Exercise instructions: Repeat the entries exactly, and do not carry the pictures over.

++++ Exercise data

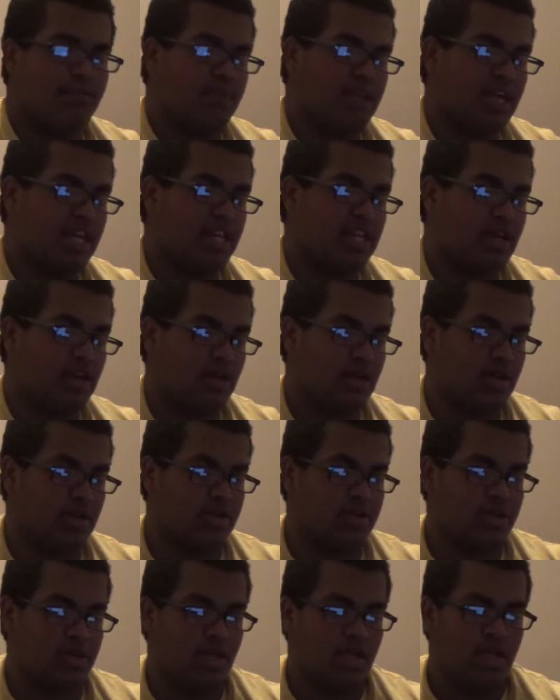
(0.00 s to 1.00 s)
played out
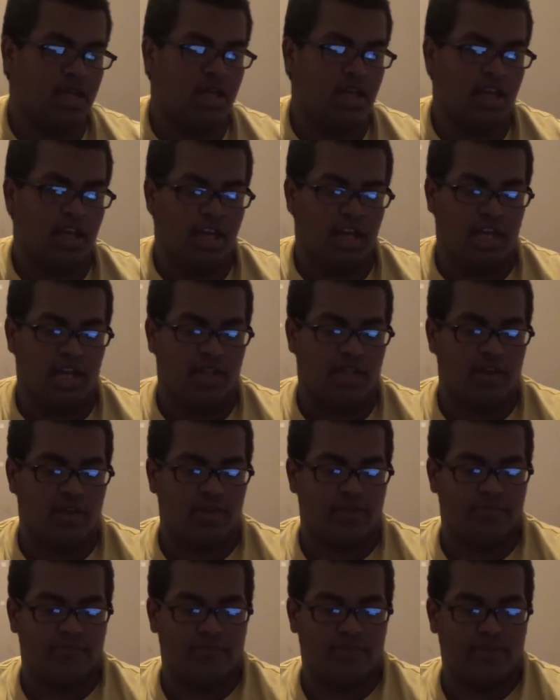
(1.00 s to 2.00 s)
because either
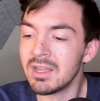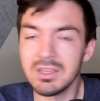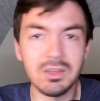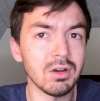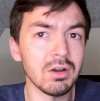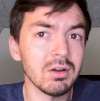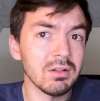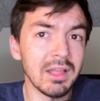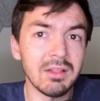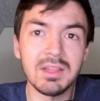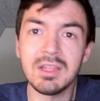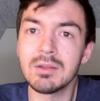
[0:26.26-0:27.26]
you're
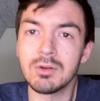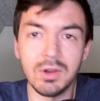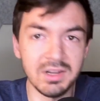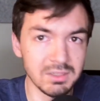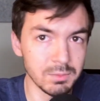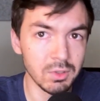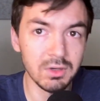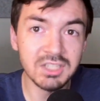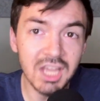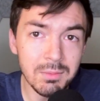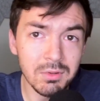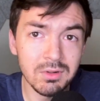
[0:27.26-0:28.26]
likely creating some sort of
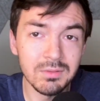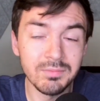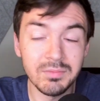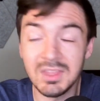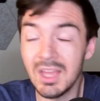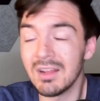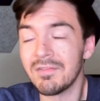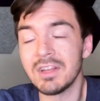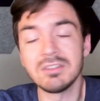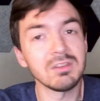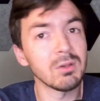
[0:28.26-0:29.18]
table that eventually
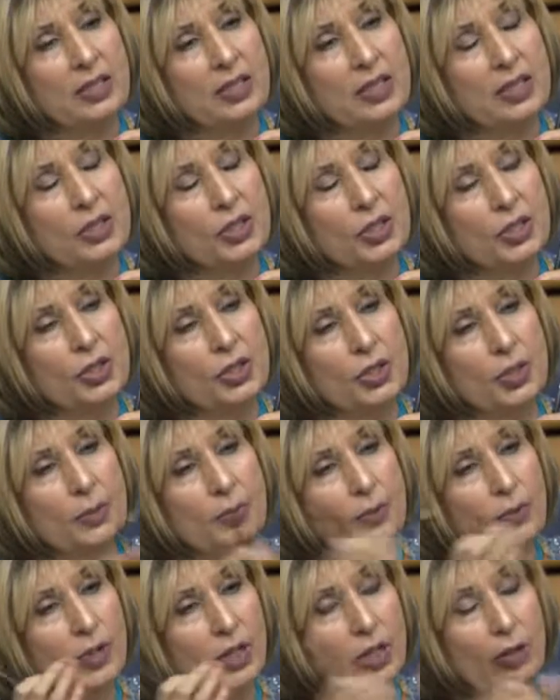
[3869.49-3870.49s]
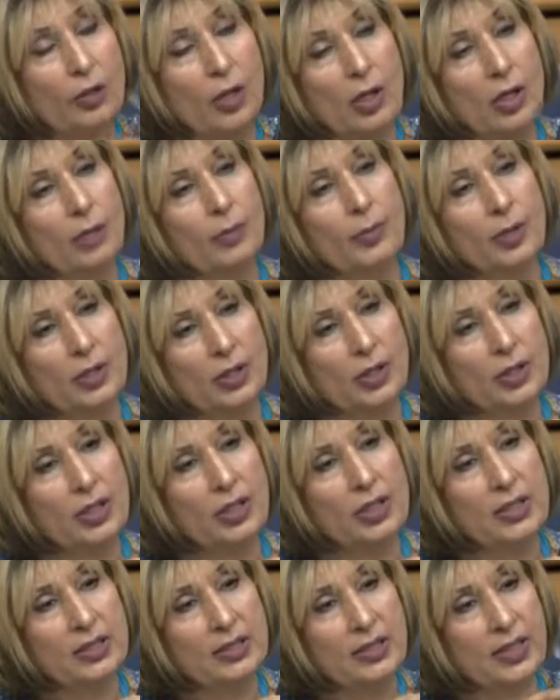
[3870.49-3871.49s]
relationship with the Taliban
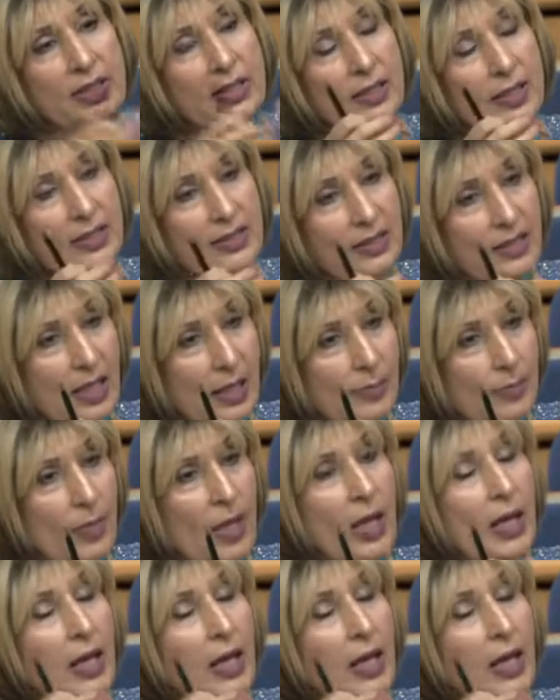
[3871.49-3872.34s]
is still the same?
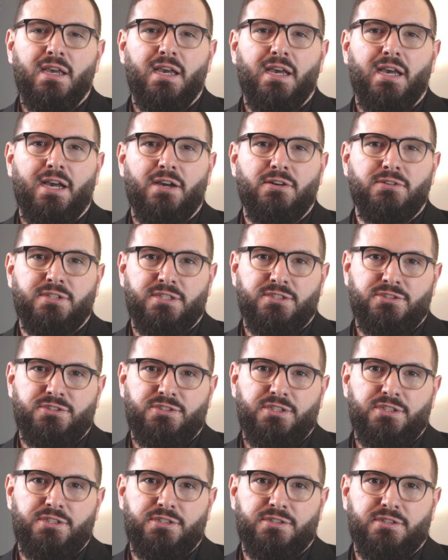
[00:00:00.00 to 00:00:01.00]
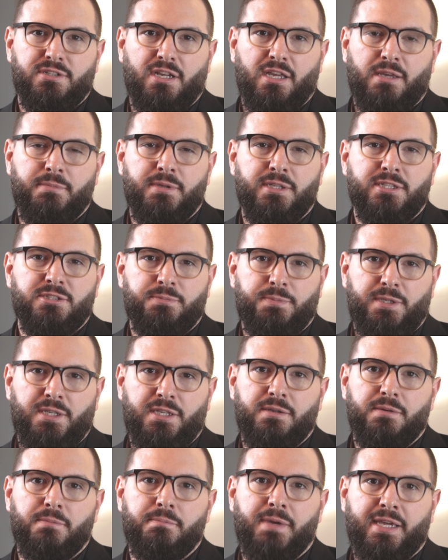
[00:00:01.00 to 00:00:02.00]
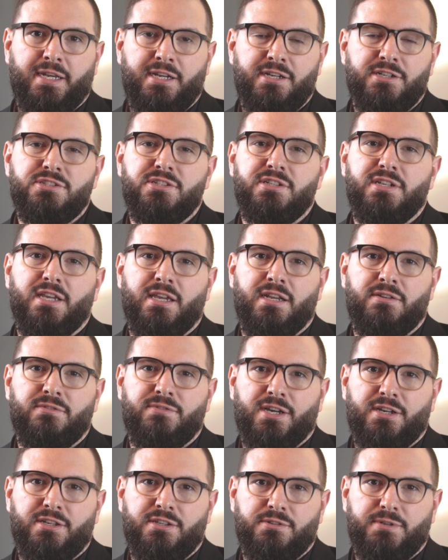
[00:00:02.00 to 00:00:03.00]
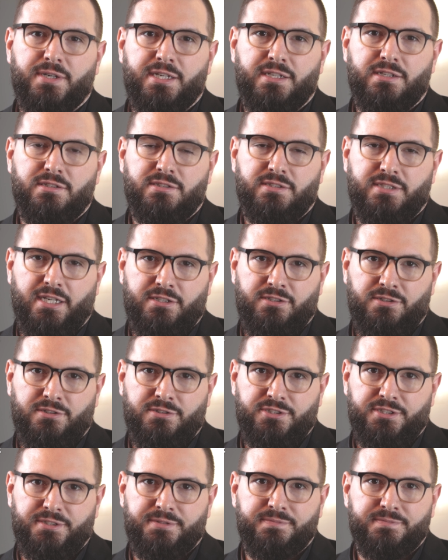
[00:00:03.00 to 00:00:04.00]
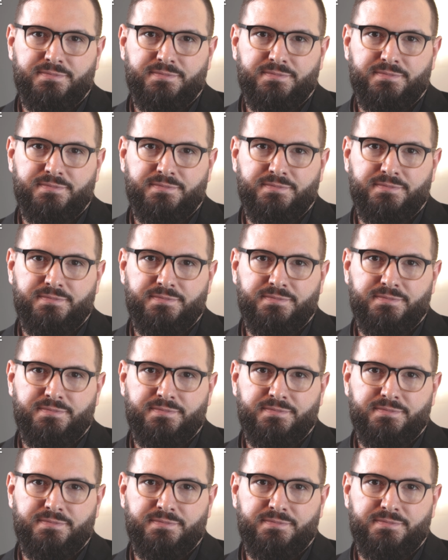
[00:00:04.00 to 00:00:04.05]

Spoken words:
How does your MSP manage and evaluate technology?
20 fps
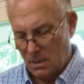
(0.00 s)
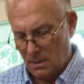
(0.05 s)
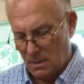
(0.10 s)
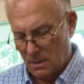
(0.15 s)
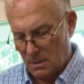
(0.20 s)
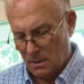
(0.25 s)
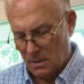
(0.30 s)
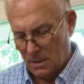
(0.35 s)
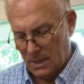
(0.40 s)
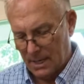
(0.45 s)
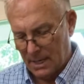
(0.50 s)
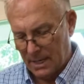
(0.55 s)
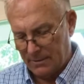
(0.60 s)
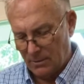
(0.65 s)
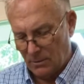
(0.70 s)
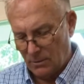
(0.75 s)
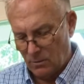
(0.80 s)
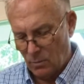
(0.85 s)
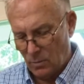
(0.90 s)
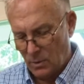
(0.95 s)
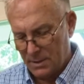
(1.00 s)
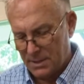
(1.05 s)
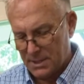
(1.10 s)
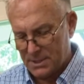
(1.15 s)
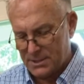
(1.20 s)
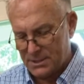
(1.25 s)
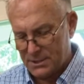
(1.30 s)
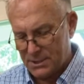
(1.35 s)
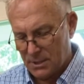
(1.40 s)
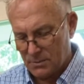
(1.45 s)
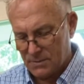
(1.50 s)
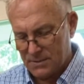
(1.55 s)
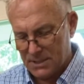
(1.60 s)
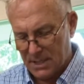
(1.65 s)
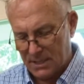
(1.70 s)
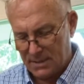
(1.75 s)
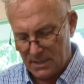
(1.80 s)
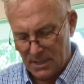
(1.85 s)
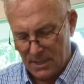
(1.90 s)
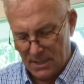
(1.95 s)
All right, I don't want this so
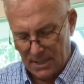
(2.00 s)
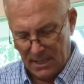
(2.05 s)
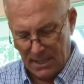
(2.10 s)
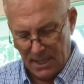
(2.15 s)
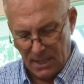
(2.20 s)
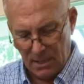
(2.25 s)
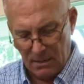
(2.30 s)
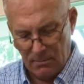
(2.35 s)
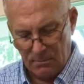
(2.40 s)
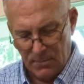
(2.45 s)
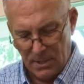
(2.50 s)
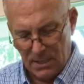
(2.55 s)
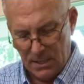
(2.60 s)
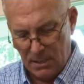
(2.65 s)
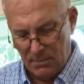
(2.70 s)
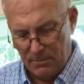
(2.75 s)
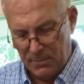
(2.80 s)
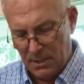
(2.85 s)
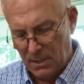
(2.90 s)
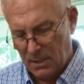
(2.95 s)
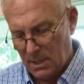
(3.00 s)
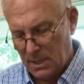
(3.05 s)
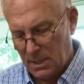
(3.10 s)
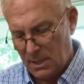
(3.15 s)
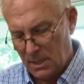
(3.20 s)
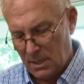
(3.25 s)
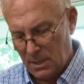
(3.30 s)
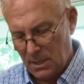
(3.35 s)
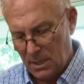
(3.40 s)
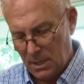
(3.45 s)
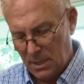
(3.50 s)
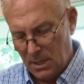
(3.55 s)
tight that I can't manipulate it.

++++++++

Response to this exercise:
(0.00 s to 1.00 s)
played out
(1.00 s to 2.00 s)
because either
[0:26.26-0:27.26]
you're
[0:27.26-0:28.26]
likely creating some sort of
[0:28.26-0:29.18]
table that eventually
[3869.49-3870.49s]
[3870.49-3871.49s]
relationship with the Taliban
[3871.49-3872.34s]
is still the same?
[00:00:00.00 to 00:00:01.00]
[00:00:01.00 to 00:00:02.00]
[00:00:02.00 to 00:00:03.00]
[00:00:03.00 to 00:00:04.00]
[00:00:04.00 to 00:00:04.05]

Spoken words:
How does your MSP manage and evaluate technology?
20 fps
(0.00 s)
(0.05 s)
(0.10 s)
(0.15 s)
(0.20 s)
(0.25 s)
(0.30 s)
(0.35 s)
(0.40 s)
(0.45 s)
(0.50 s)
(0.55 s)
(0.60 s)
(0.65 s)
(0.70 s)
(0.75 s)
(0.80 s)
(0.85 s)
(0.90 s)
(0.95 s)
(1.00 s)
(1.05 s)
(1.10 s)
(1.15 s)
(1.20 s)
(1.25 s)
(1.30 s)
(1.35 s)
(1.40 s)
(1.45 s)
(1.50 s)
(1.55 s)
(1.60 s)
(1.65 s)
(1.70 s)
(1.75 s)
(1.80 s)
(1.85 s)
(1.90 s)
(1.95 s)
All right, I don't want this so
(2.00 s)
(2.05 s)
(2.10 s)
(2.15 s)
(2.20 s)
(2.25 s)
(2.30 s)
(2.35 s)
(2.40 s)
(2.45 s)
(2.50 s)
(2.55 s)
(2.60 s)
(2.65 s)
(2.70 s)
(2.75 s)
(2.80 s)
(2.85 s)
(2.90 s)
(2.95 s)
(3.00 s)
(3.05 s)
(3.10 s)
(3.15 s)
(3.20 s)
(3.25 s)
(3.30 s)
(3.35 s)
(3.40 s)
(3.45 s)
(3.50 s)
(3.55 s)
tight that I can't manipulate it.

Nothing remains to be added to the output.